13.1. Examples of Text and Tasks#

For each type of task just introduced, we provide a motivating example. These examples are based on real tasks that we have carried out, but to focus on the concept, we’ve reduced the data to snippets.

13.1.1. Convert Text into a Standard Format#

Let’s say we want to study connections between population demographics and election results. To do this, we’ve taken election data from Wikipedia and population data from the US Census Bureau. The granularity of the data is the county level, and we need to use the county names to join the tables. Unfortunately, the county names in these two tables don’t always match:

County State Voted
0 De Witt County IL 97.8
1 Lac qui Parle County MN 98.8
2 Lewis and Clark County MT 95.2
3 St John the Baptist Parish LA 52.6
County State Population
0 DeWitt IL 16,798
1 Lac Qui Parle MN 8,067
2 Lewis & Clark MT 55,716
3 St. John the Baptist LA 43,044

We can’t join the tables until we clean the strings to have a common format for county names. We need to change the case of characters, use common spellings and abbreviations, and address punctuation.

13.1.2. Extract a Piece of Text to Create a Feature#

Text data sometimes has a lot of structure, especially when it was generated by a computer. As an example, the following is a web server’s log entry. Notice how the entry has multiple pieces of data, but the pieces don’t have a consistent delimiter—for instance, the date appears in square brackets, but other parts of the data appear in quotes and parentheses:

169.237.46.168 - -
[26/Jan/2004:10:47:58 -0800]"GET /stat141/Winter04 HTTP/1.1" 301 328
"http://anson.ucdavis.edu/courses"
"Mozilla/4.0 (compatible; MSIE 6.0; Windows NT 5.0; .NET CLR 1.1.4322)"

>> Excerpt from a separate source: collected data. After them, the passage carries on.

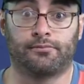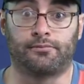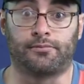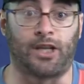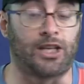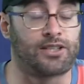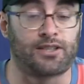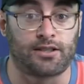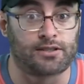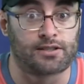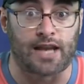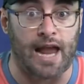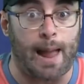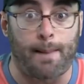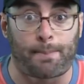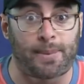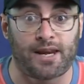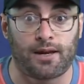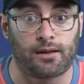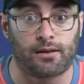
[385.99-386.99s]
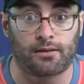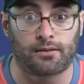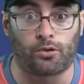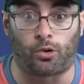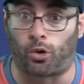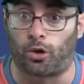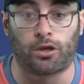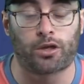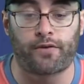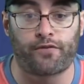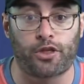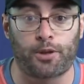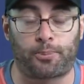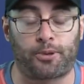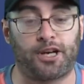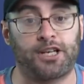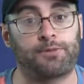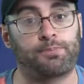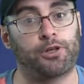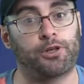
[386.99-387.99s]
this is happening all over the
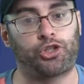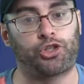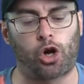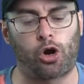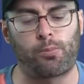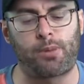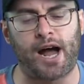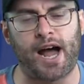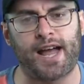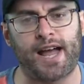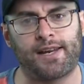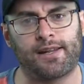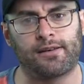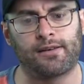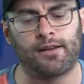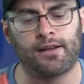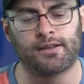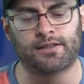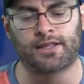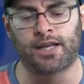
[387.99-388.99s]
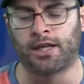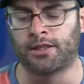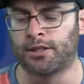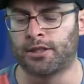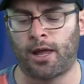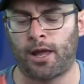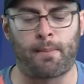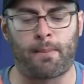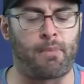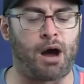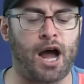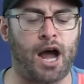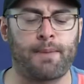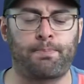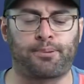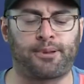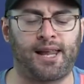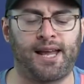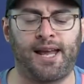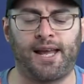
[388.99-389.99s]
place, but Joe Biden says, my
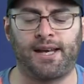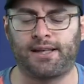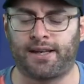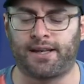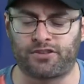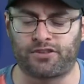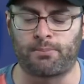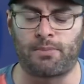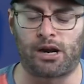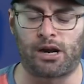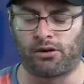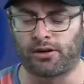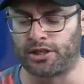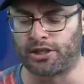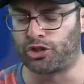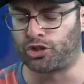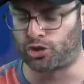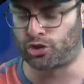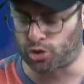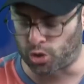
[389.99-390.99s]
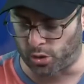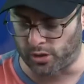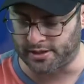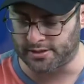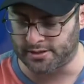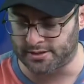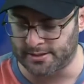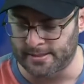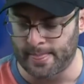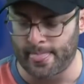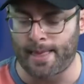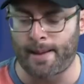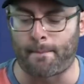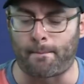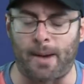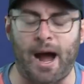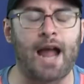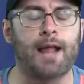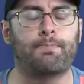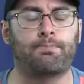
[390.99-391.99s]
plan gives Americans choice.
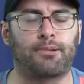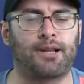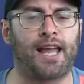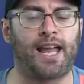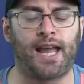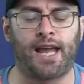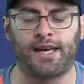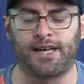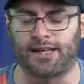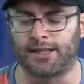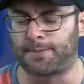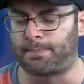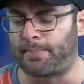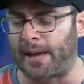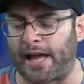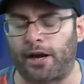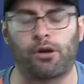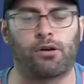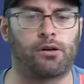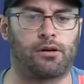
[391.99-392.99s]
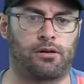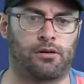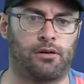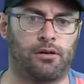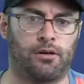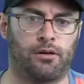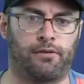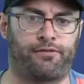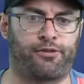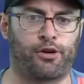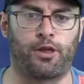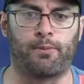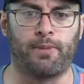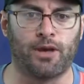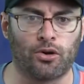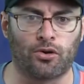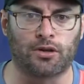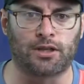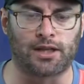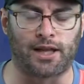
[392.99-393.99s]
My plan is better for the
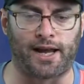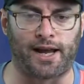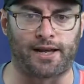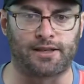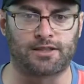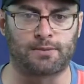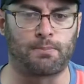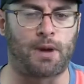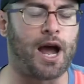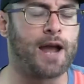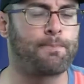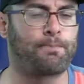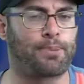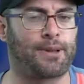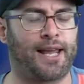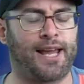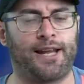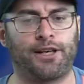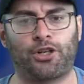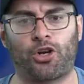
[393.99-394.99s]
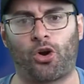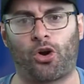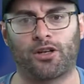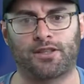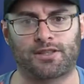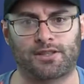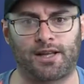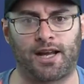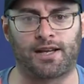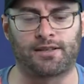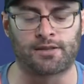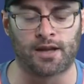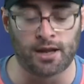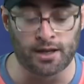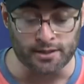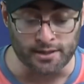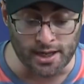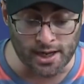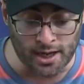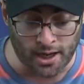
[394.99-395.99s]
middle class. My plan costs less.
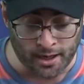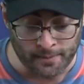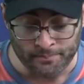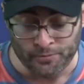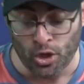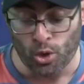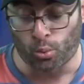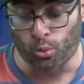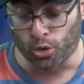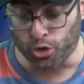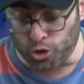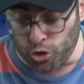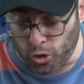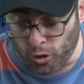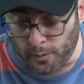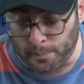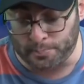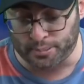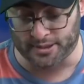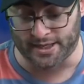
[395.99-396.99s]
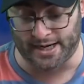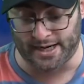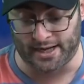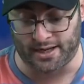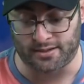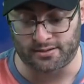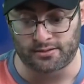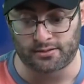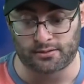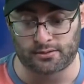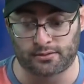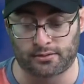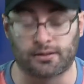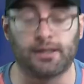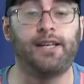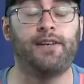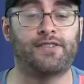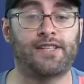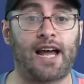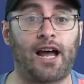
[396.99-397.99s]
Yeah, well, your plan
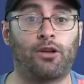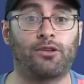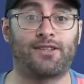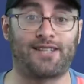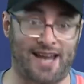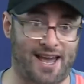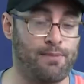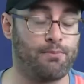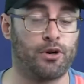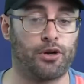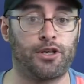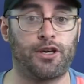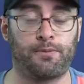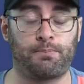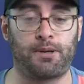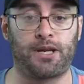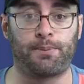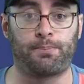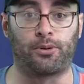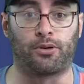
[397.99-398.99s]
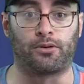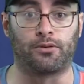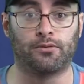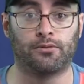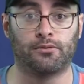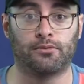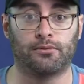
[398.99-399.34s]
leaves out 10 million people.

Even though the file format doesn’t align with one of the simple formats we saw in Chapter 8, we can use text processing techniques to extract pieces of text to create features.

13.1.3. Transform Text into Features#

In Chapter 9, we created a categorical feature based on the content of the strings. There, we examined the descriptions of restaurant violations and we created nominal variables for the presence of particular words. We’ve displayed a few example violations here:

unclean or degraded floors walls or ceilings
inadequate and inaccessible handwashing facilities
inadequately cleaned or sanitized food contact surfaces
wiping cloths not clean or properly stored or inadequate sanitizer
foods not protected from contamination
unclean nonfood contact surfaces
unclean or unsanitary food contact surfaces
unclean hands or improper use of gloves
inadequate washing facilities or equipment
These new features can be used in an analysis of food safety scores.

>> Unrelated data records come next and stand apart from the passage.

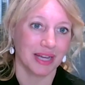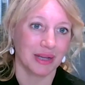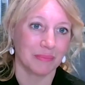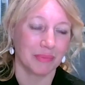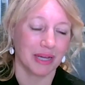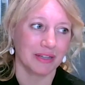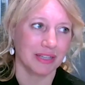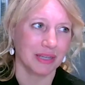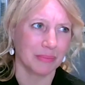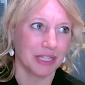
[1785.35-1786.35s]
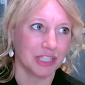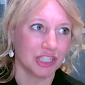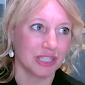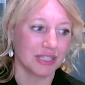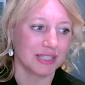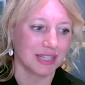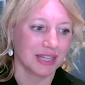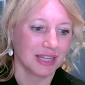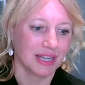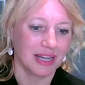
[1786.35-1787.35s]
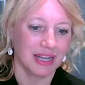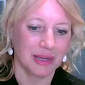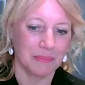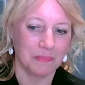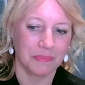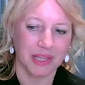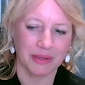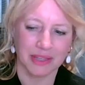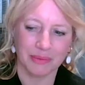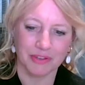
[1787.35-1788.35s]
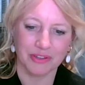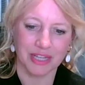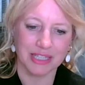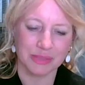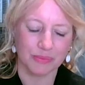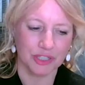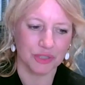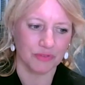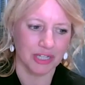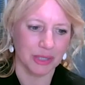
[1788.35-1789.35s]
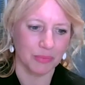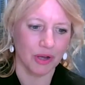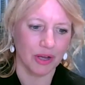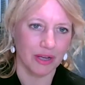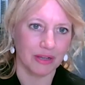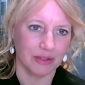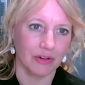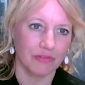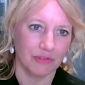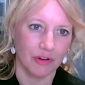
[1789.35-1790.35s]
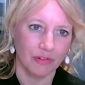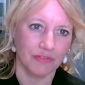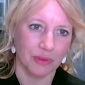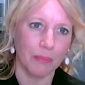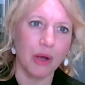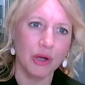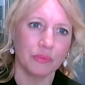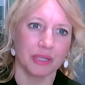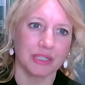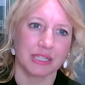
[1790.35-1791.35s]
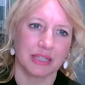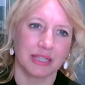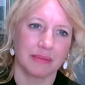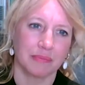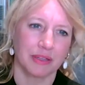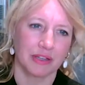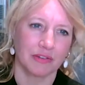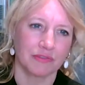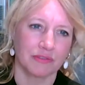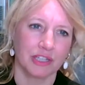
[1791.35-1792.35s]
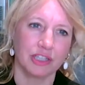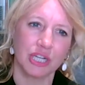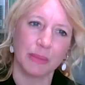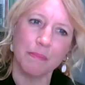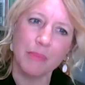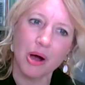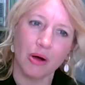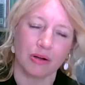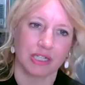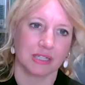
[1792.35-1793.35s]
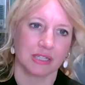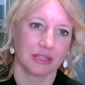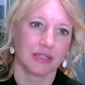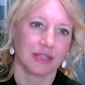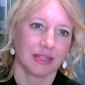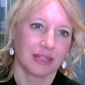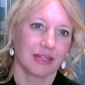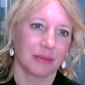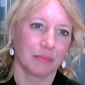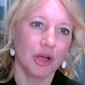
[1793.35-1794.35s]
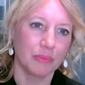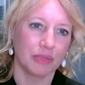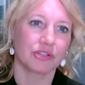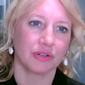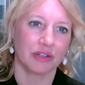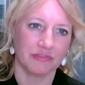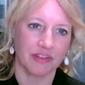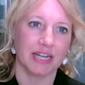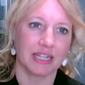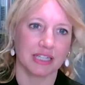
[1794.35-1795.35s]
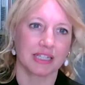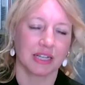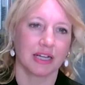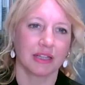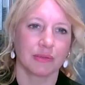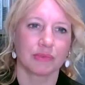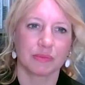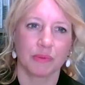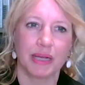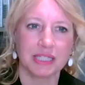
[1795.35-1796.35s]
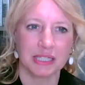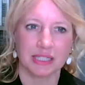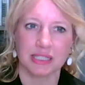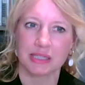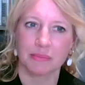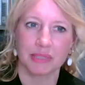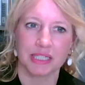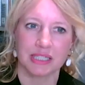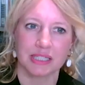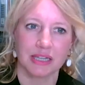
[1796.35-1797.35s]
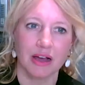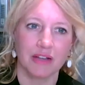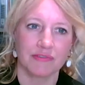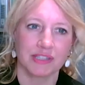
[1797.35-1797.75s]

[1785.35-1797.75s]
And I think miniatures they were things which really were of the moment, and they usually marked a moment or an event that was momentous in somebody's life.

Previously, we made simple features that marked whether a description contained a word like glove or hair. In this chapter, we more formally introduce the regular expression tools that we used to create these features.

13.1.4. Text Analysis#

Sometimes we want to compare entire documents. For example, the US president gives a State of the Union speech every year. Here are the first few lines of the very first speech:

*** 

State of the Union Address
George Washington
January 8, 1790

Fellow-Citizens of the Senate and House of Representatives:
I embrace with great satisfaction the opportunity which now presents itself
of congratulating you on the present favorable prospects of our public …

We might wonder: How have the State of the Union speeches changed over time? Do different political parties focus on different topics or use different language in their speeches? To answer these questions, we can transform the speeches into a numeric form that lets us use statistics to compare them.

These examples serve to illustrate the ideas of string manipulation, regular expressions, and text analysis. We start with describing simple string manipulation.